◆ What to do: Your job is to return each record exactly, minus any pictures.
[[ Entries shown, beginning ]]
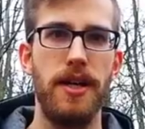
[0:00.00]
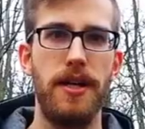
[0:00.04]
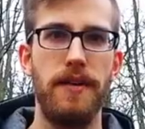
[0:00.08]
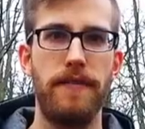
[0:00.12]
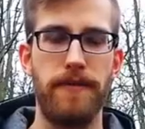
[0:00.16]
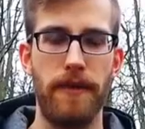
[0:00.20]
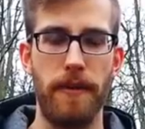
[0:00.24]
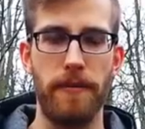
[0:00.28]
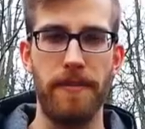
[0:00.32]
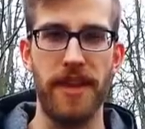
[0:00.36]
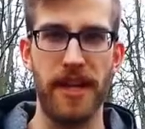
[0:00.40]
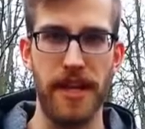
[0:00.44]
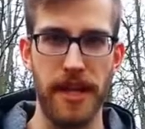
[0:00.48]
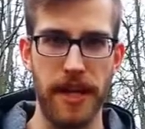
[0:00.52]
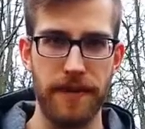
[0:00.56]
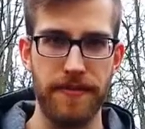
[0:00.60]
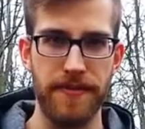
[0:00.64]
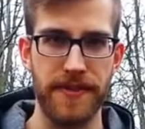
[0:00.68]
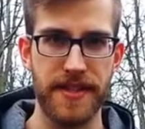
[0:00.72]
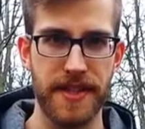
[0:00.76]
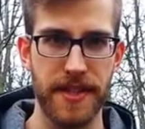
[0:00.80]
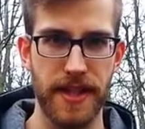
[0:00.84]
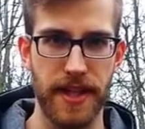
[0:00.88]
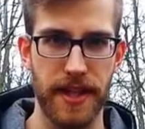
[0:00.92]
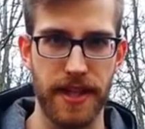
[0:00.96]
from the left
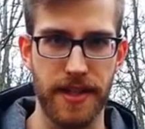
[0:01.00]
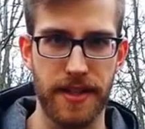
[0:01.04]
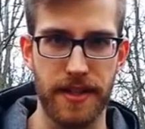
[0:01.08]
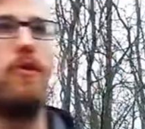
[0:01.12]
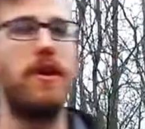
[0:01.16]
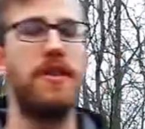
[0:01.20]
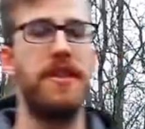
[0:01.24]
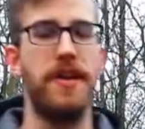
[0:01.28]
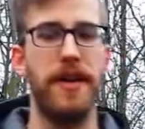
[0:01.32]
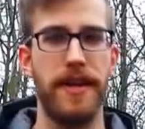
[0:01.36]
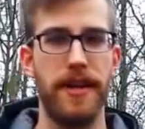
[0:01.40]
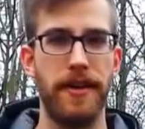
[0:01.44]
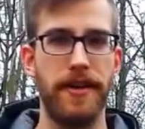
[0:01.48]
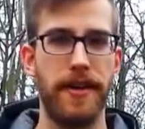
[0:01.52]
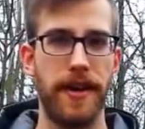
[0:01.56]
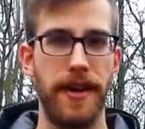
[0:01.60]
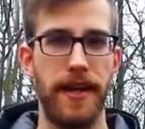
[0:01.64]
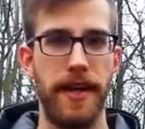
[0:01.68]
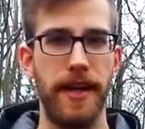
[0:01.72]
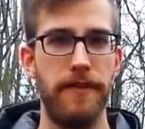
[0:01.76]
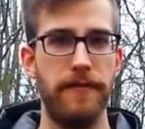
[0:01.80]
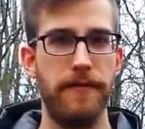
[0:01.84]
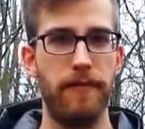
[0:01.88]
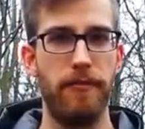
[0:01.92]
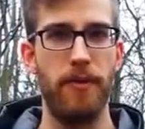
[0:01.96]
side. Whether you can
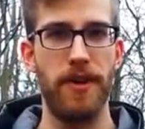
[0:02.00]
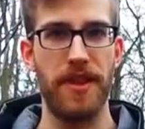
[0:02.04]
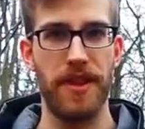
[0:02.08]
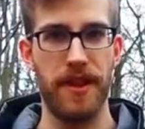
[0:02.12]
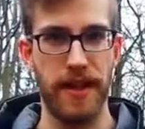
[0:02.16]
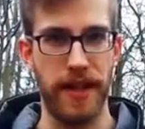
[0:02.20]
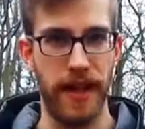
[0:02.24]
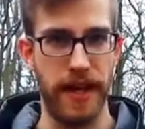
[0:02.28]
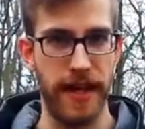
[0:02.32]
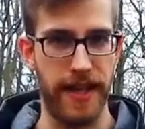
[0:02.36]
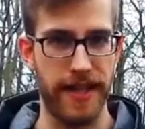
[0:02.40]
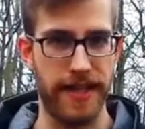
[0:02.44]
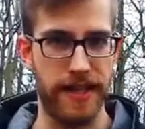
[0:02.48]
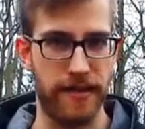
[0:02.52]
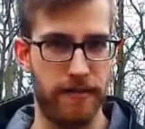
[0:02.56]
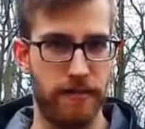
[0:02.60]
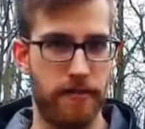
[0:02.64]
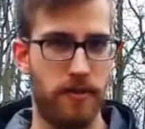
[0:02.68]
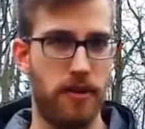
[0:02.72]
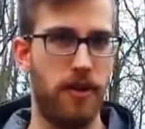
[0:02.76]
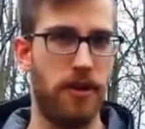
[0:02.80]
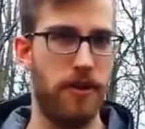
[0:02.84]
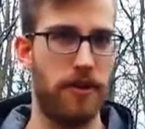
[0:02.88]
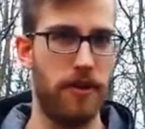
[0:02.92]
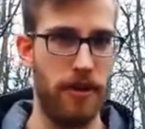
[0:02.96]
live with an item
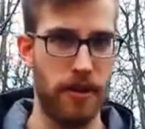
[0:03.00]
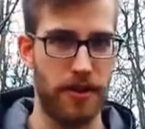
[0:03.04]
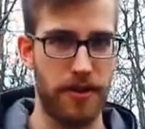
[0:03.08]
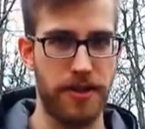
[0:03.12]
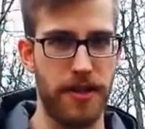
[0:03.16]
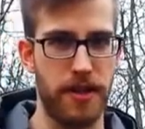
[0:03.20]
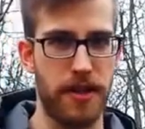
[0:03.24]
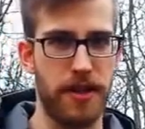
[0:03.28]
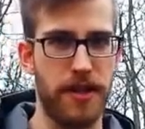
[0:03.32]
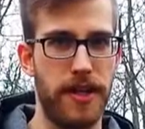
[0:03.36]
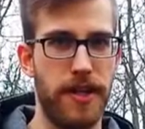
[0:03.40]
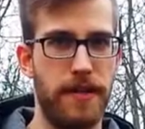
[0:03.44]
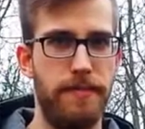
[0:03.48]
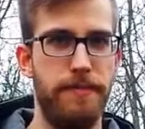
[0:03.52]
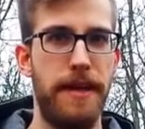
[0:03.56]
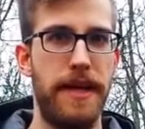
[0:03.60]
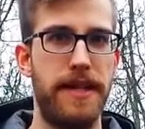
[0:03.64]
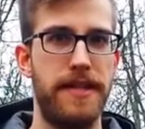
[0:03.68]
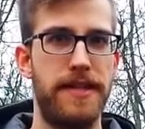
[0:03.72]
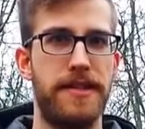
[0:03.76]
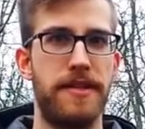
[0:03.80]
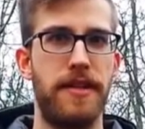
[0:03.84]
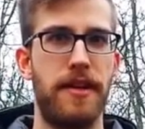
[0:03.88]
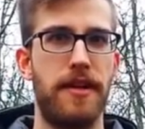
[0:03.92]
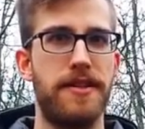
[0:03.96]
or not
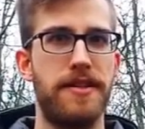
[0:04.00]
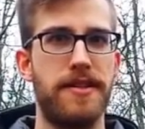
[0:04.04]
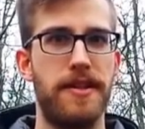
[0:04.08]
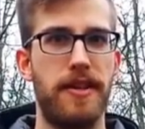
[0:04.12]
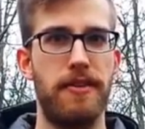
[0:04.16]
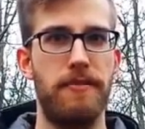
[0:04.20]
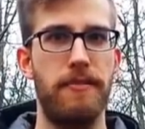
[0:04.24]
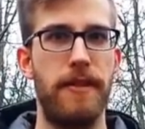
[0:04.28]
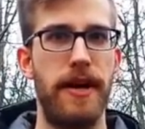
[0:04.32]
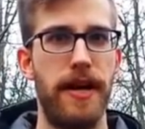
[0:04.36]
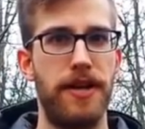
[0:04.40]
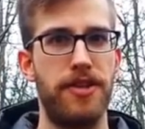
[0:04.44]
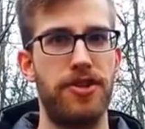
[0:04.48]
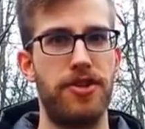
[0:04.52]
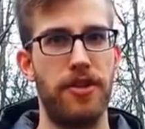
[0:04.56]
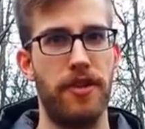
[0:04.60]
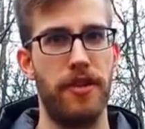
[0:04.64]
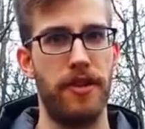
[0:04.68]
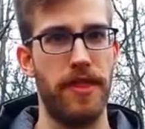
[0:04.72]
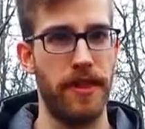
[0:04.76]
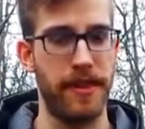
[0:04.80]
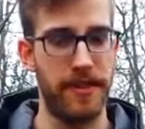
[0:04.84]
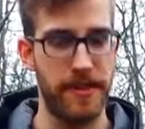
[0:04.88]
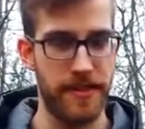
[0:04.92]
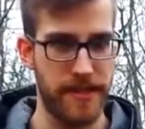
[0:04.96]
depends not so much
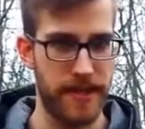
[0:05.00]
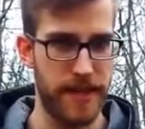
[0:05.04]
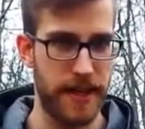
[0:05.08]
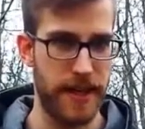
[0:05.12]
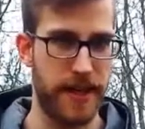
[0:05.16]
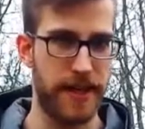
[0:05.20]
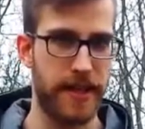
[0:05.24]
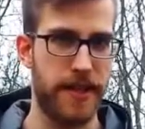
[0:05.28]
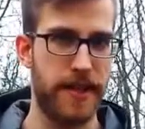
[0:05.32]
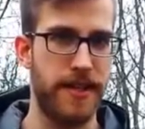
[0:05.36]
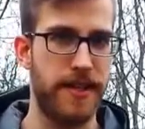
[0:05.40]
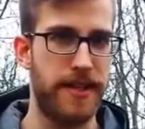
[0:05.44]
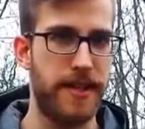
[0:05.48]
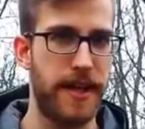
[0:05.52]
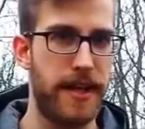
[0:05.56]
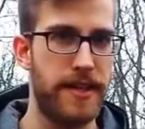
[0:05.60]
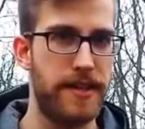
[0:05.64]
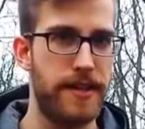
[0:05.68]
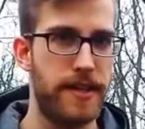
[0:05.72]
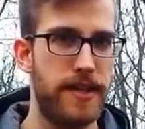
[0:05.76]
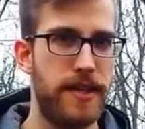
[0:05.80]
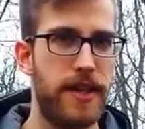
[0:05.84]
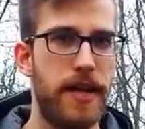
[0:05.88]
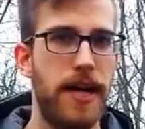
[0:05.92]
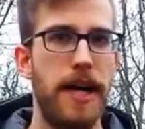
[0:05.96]
on its technical
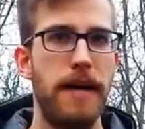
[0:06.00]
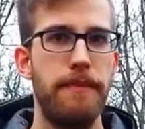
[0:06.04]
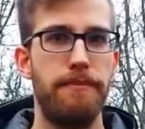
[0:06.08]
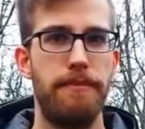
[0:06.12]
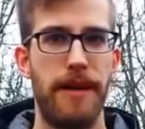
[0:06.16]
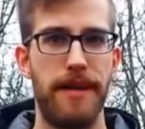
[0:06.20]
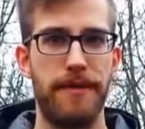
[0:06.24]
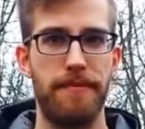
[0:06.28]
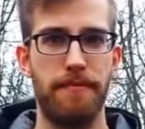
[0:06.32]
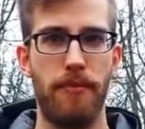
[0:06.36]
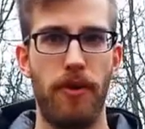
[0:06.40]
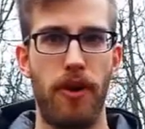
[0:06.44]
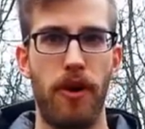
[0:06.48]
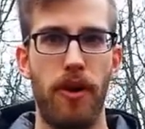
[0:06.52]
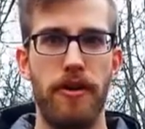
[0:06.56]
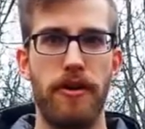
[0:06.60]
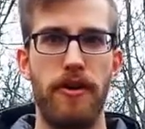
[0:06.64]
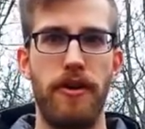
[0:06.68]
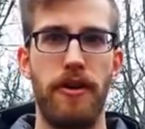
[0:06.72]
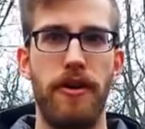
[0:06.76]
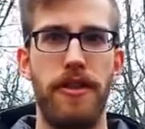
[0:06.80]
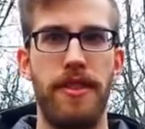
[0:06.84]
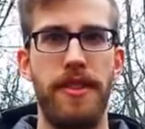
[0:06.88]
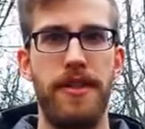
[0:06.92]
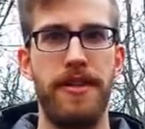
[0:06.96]
data, but more
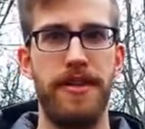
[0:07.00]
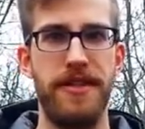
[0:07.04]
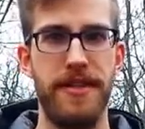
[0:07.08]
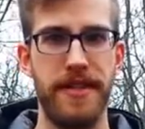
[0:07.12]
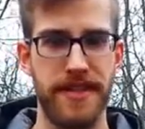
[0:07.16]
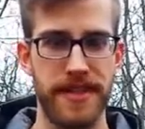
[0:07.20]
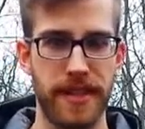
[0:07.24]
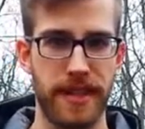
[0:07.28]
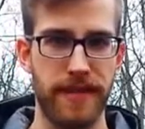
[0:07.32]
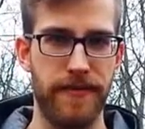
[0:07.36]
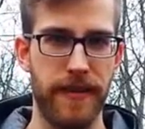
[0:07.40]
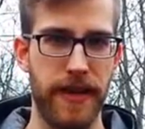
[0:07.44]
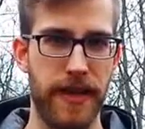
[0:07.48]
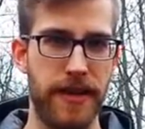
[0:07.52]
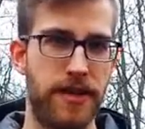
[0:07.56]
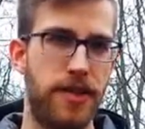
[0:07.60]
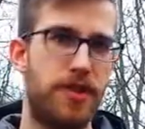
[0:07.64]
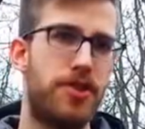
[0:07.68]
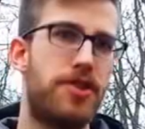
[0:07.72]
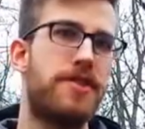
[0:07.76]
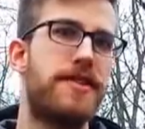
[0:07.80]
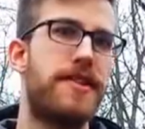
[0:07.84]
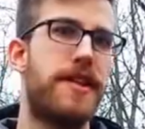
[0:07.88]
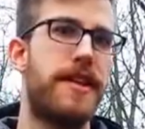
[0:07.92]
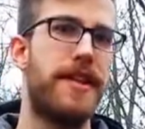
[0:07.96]
on the
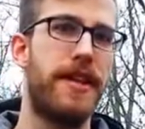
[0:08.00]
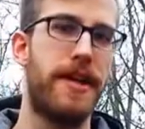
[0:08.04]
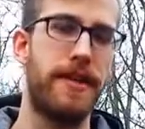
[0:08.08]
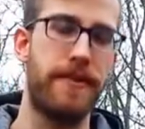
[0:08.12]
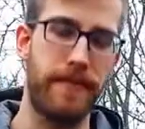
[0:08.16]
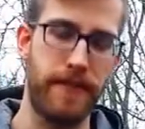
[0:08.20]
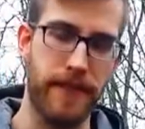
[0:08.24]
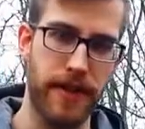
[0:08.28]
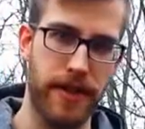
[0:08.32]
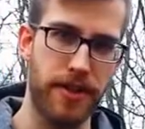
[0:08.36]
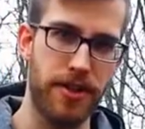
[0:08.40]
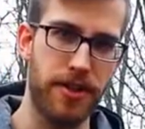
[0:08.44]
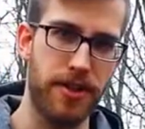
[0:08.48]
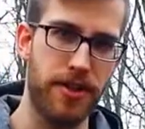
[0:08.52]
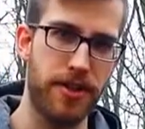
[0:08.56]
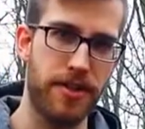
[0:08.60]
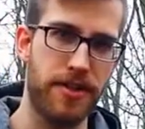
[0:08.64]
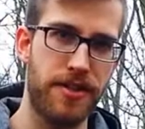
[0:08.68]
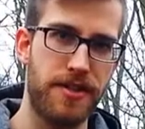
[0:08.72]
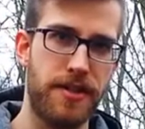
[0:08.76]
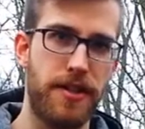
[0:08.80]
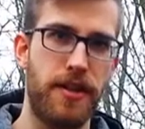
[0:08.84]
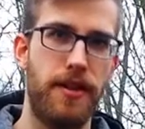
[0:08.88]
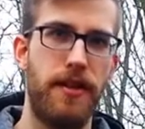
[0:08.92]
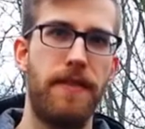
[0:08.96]
disadvantages and advantages
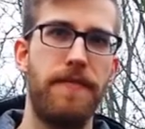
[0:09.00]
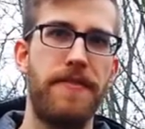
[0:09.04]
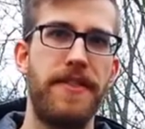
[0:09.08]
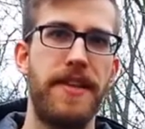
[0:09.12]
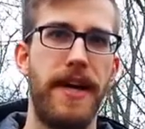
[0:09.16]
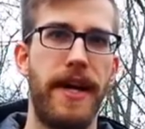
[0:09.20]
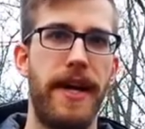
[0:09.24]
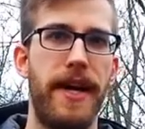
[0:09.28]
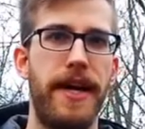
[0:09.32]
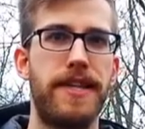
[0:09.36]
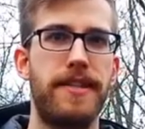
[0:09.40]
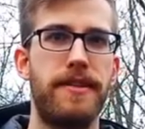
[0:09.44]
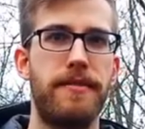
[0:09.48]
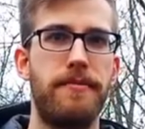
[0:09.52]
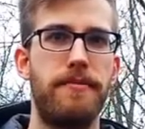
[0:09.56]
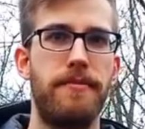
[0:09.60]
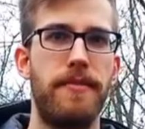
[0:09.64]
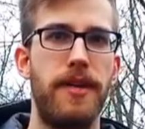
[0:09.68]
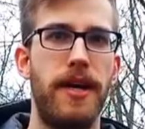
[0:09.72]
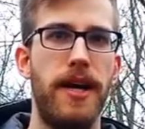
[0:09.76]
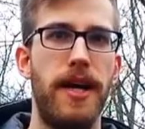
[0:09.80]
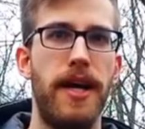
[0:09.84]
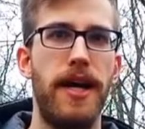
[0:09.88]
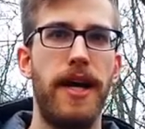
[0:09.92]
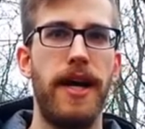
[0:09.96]
of the item
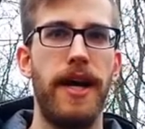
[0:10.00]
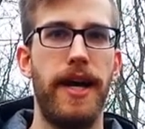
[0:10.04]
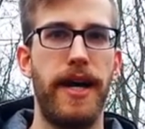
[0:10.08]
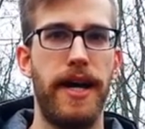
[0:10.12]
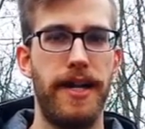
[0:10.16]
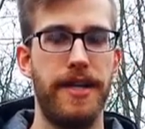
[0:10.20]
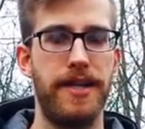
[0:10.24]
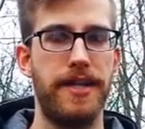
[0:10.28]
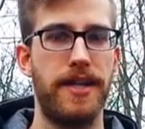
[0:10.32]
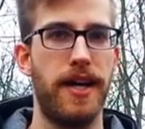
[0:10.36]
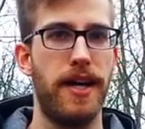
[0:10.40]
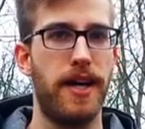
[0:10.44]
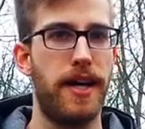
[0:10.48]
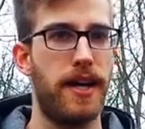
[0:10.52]
and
[[ Entries shown, end ]]
◆ Answer to this exercise:
[0:00.00]
[0:00.04]
[0:00.08]
[0:00.12]
[0:00.16]
[0:00.20]
[0:00.24]
[0:00.28]
[0:00.32]
[0:00.36]
[0:00.40]
[0:00.44]
[0:00.48]
[0:00.52]
[0:00.56]
[0:00.60]
[0:00.64]
[0:00.68]
[0:00.72]
[0:00.76]
[0:00.80]
[0:00.84]
[0:00.88]
[0:00.92]
[0:00.96]
from the left
[0:01.00]
[0:01.04]
[0:01.08]
[0:01.12]
[0:01.16]
[0:01.20]
[0:01.24]
[0:01.28]
[0:01.32]
[0:01.36]
[0:01.40]
[0:01.44]
[0:01.48]
[0:01.52]
[0:01.56]
[0:01.60]
[0:01.64]
[0:01.68]
[0:01.72]
[0:01.76]
[0:01.80]
[0:01.84]
[0:01.88]
[0:01.92]
[0:01.96]
side. Whether you can
[0:02.00]
[0:02.04]
[0:02.08]
[0:02.12]
[0:02.16]
[0:02.20]
[0:02.24]
[0:02.28]
[0:02.32]
[0:02.36]
[0:02.40]
[0:02.44]
[0:02.48]
[0:02.52]
[0:02.56]
[0:02.60]
[0:02.64]
[0:02.68]
[0:02.72]
[0:02.76]
[0:02.80]
[0:02.84]
[0:02.88]
[0:02.92]
[0:02.96]
live with an item
[0:03.00]
[0:03.04]
[0:03.08]
[0:03.12]
[0:03.16]
[0:03.20]
[0:03.24]
[0:03.28]
[0:03.32]
[0:03.36]
[0:03.40]
[0:03.44]
[0:03.48]
[0:03.52]
[0:03.56]
[0:03.60]
[0:03.64]
[0:03.68]
[0:03.72]
[0:03.76]
[0:03.80]
[0:03.84]
[0:03.88]
[0:03.92]
[0:03.96]
or not
[0:04.00]
[0:04.04]
[0:04.08]
[0:04.12]
[0:04.16]
[0:04.20]
[0:04.24]
[0:04.28]
[0:04.32]
[0:04.36]
[0:04.40]
[0:04.44]
[0:04.48]
[0:04.52]
[0:04.56]
[0:04.60]
[0:04.64]
[0:04.68]
[0:04.72]
[0:04.76]
[0:04.80]
[0:04.84]
[0:04.88]
[0:04.92]
[0:04.96]
depends not so much
[0:05.00]
[0:05.04]
[0:05.08]
[0:05.12]
[0:05.16]
[0:05.20]
[0:05.24]
[0:05.28]
[0:05.32]
[0:05.36]
[0:05.40]
[0:05.44]
[0:05.48]
[0:05.52]
[0:05.56]
[0:05.60]
[0:05.64]
[0:05.68]
[0:05.72]
[0:05.76]
[0:05.80]
[0:05.84]
[0:05.88]
[0:05.92]
[0:05.96]
on its technical
[0:06.00]
[0:06.04]
[0:06.08]
[0:06.12]
[0:06.16]
[0:06.20]
[0:06.24]
[0:06.28]
[0:06.32]
[0:06.36]
[0:06.40]
[0:06.44]
[0:06.48]
[0:06.52]
[0:06.56]
[0:06.60]
[0:06.64]
[0:06.68]
[0:06.72]
[0:06.76]
[0:06.80]
[0:06.84]
[0:06.88]
[0:06.92]
[0:06.96]
data, but more
[0:07.00]
[0:07.04]
[0:07.08]
[0:07.12]
[0:07.16]
[0:07.20]
[0:07.24]
[0:07.28]
[0:07.32]
[0:07.36]
[0:07.40]
[0:07.44]
[0:07.48]
[0:07.52]
[0:07.56]
[0:07.60]
[0:07.64]
[0:07.68]
[0:07.72]
[0:07.76]
[0:07.80]
[0:07.84]
[0:07.88]
[0:07.92]
[0:07.96]
on the
[0:08.00]
[0:08.04]
[0:08.08]
[0:08.12]
[0:08.16]
[0:08.20]
[0:08.24]
[0:08.28]
[0:08.32]
[0:08.36]
[0:08.40]
[0:08.44]
[0:08.48]
[0:08.52]
[0:08.56]
[0:08.60]
[0:08.64]
[0:08.68]
[0:08.72]
[0:08.76]
[0:08.80]
[0:08.84]
[0:08.88]
[0:08.92]
[0:08.96]
disadvantages and advantages
[0:09.00]
[0:09.04]
[0:09.08]
[0:09.12]
[0:09.16]
[0:09.20]
[0:09.24]
[0:09.28]
[0:09.32]
[0:09.36]
[0:09.40]
[0:09.44]
[0:09.48]
[0:09.52]
[0:09.56]
[0:09.60]
[0:09.64]
[0:09.68]
[0:09.72]
[0:09.76]
[0:09.80]
[0:09.84]
[0:09.88]
[0:09.92]
[0:09.96]
of the item
[0:10.00]
[0:10.04]
[0:10.08]
[0:10.12]
[0:10.16]
[0:10.20]
[0:10.24]
[0:10.28]
[0:10.32]
[0:10.36]
[0:10.40]
[0:10.44]
[0:10.48]
[0:10.52]
and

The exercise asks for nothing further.